### [INPUT MATERIAL]

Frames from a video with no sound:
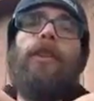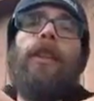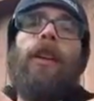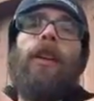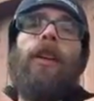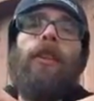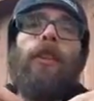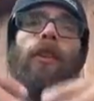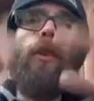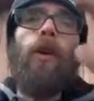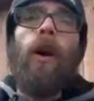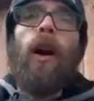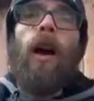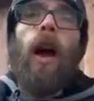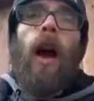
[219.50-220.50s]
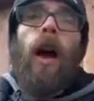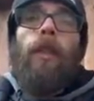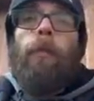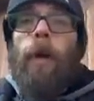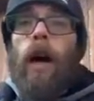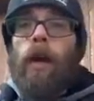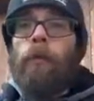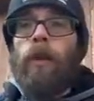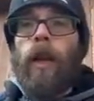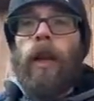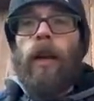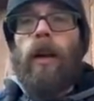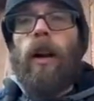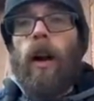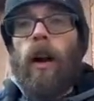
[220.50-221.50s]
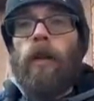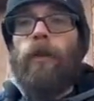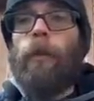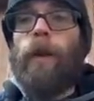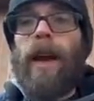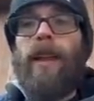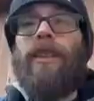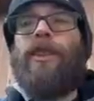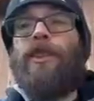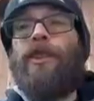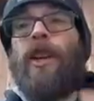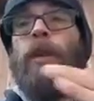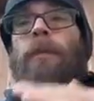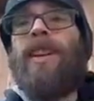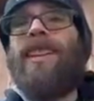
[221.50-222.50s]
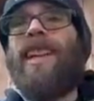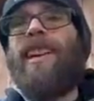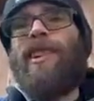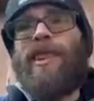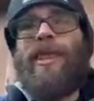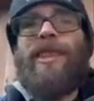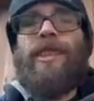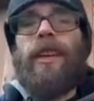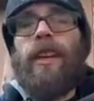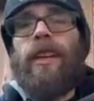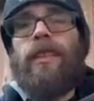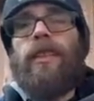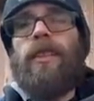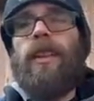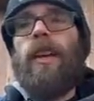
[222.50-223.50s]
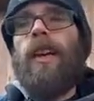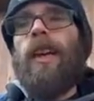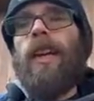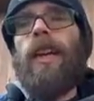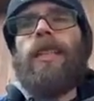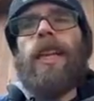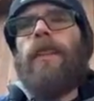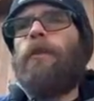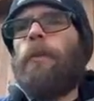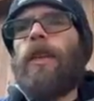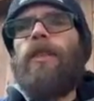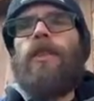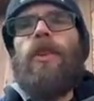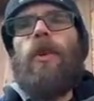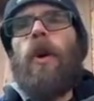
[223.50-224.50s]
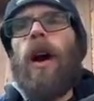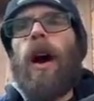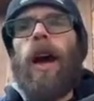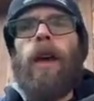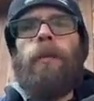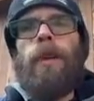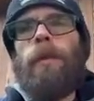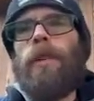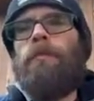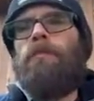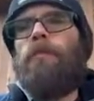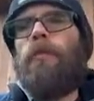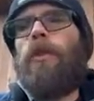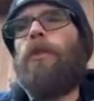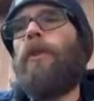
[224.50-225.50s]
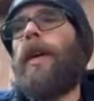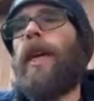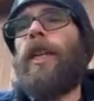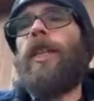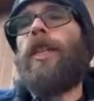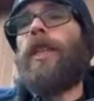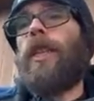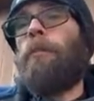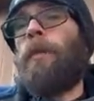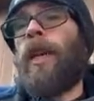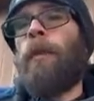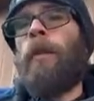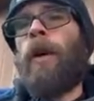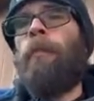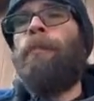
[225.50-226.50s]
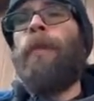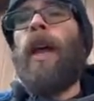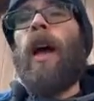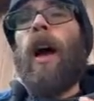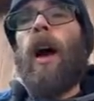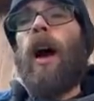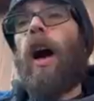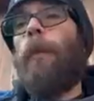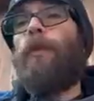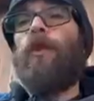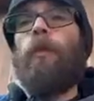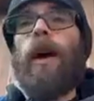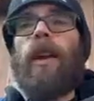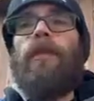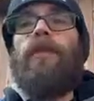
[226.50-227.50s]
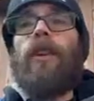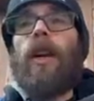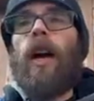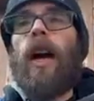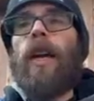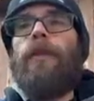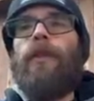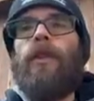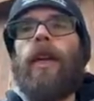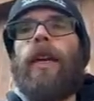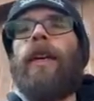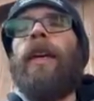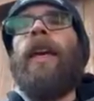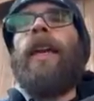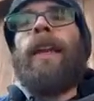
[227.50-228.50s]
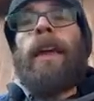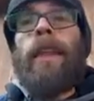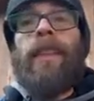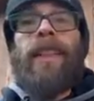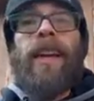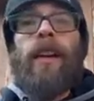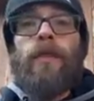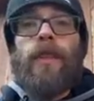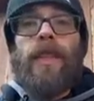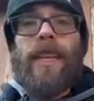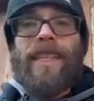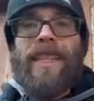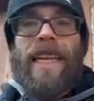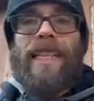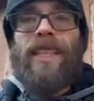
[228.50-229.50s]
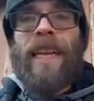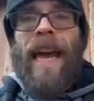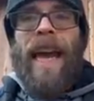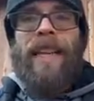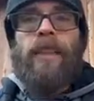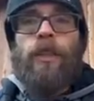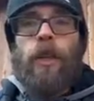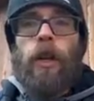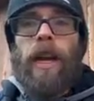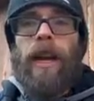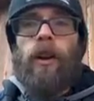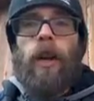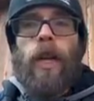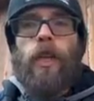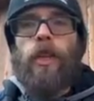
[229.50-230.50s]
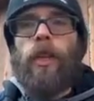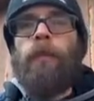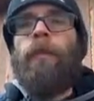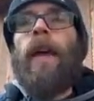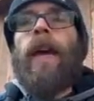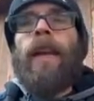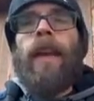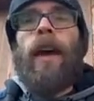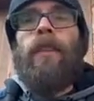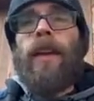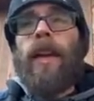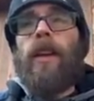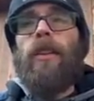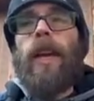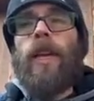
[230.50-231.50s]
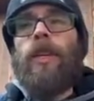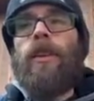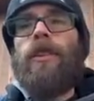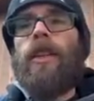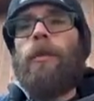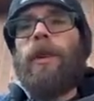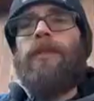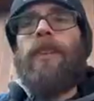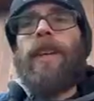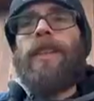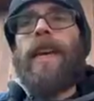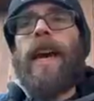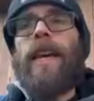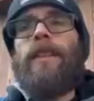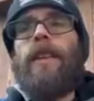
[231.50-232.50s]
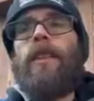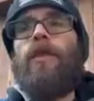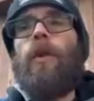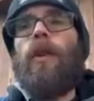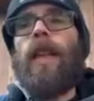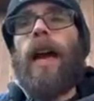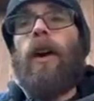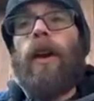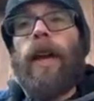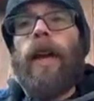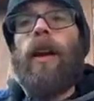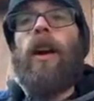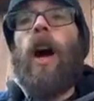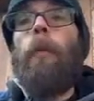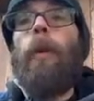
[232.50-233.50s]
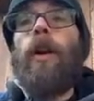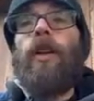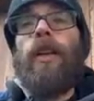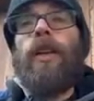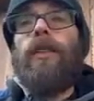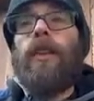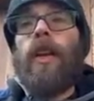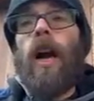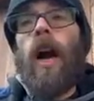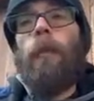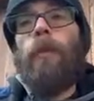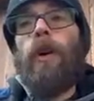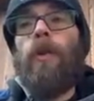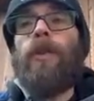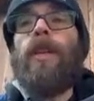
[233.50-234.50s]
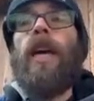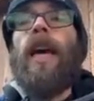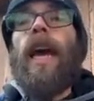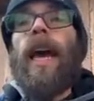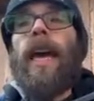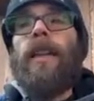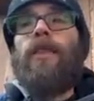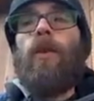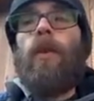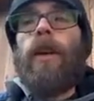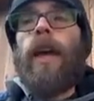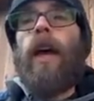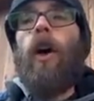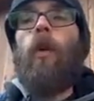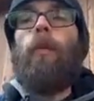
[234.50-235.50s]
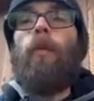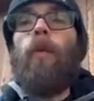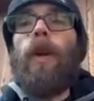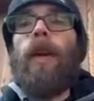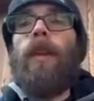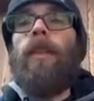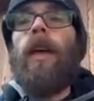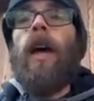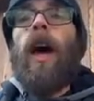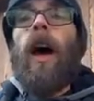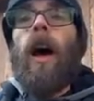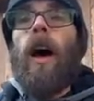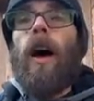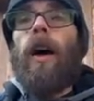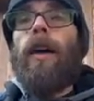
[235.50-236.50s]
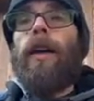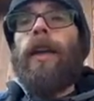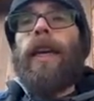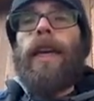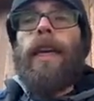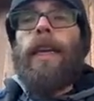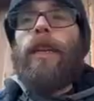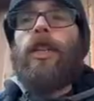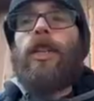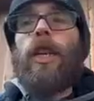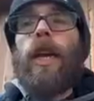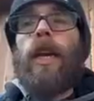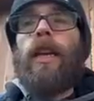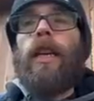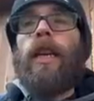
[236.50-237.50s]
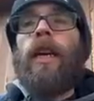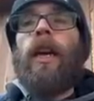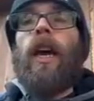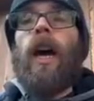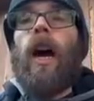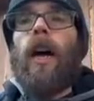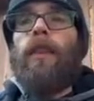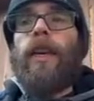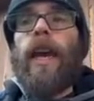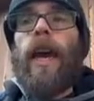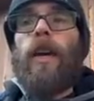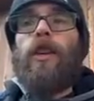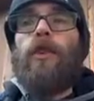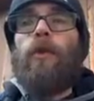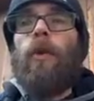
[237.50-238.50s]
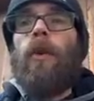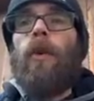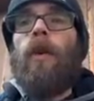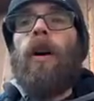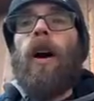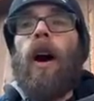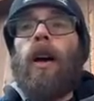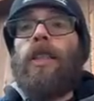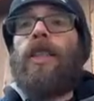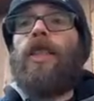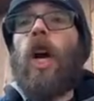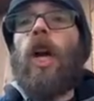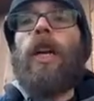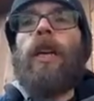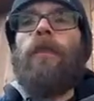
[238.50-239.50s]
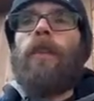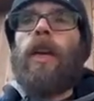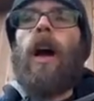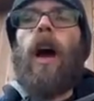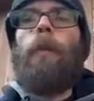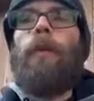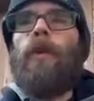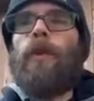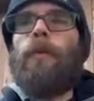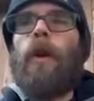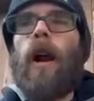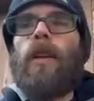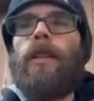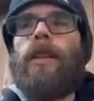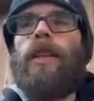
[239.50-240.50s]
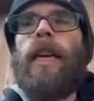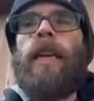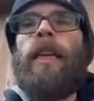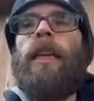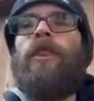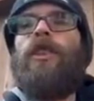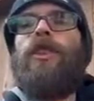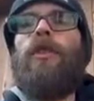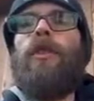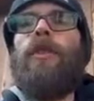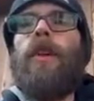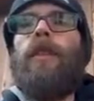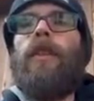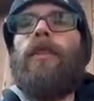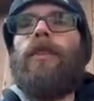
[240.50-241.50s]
you're gonna do on the bottom layer of your pallets is you're gonna put a layer of sticks. It doesn't have to be too high, maybe 3 inches at the minimum, up to about 1 foot high if you'd like. Now that layer of sticks, that's gonna act as your aeration. Now the aeration is gonna be fantastic to allow air up underneath the compost, and it's going to help with initiating the actual starting of the compost process, and ensure that there's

### [REQUIRED ACTION]
Your copy should consist solely of the lines from the line containing "[227.50-228.50s]" through the last line of the records above, reproduced exactly, with the pictures left out.

### [RESPONSE]
[227.50-228.50s]
[228.50-229.50s]
[229.50-230.50s]
[230.50-231.50s]
[231.50-232.50s]
[232.50-233.50s]
[233.50-234.50s]
[234.50-235.50s]
[235.50-236.50s]
[236.50-237.50s]
[237.50-238.50s]
[238.50-239.50s]
[239.50-240.50s]
[240.50-241.50s]
you're gonna do on the bottom layer of your pallets is you're gonna put a layer of sticks. It doesn't have to be too high, maybe 3 inches at the minimum, up to about 1 foot high if you'd like. Now that layer of sticks, that's gonna act as your aeration. Now the aeration is gonna be fantastic to allow air up underneath the compost, and it's going to help with initiating the actual starting of the compost process, and ensure that there's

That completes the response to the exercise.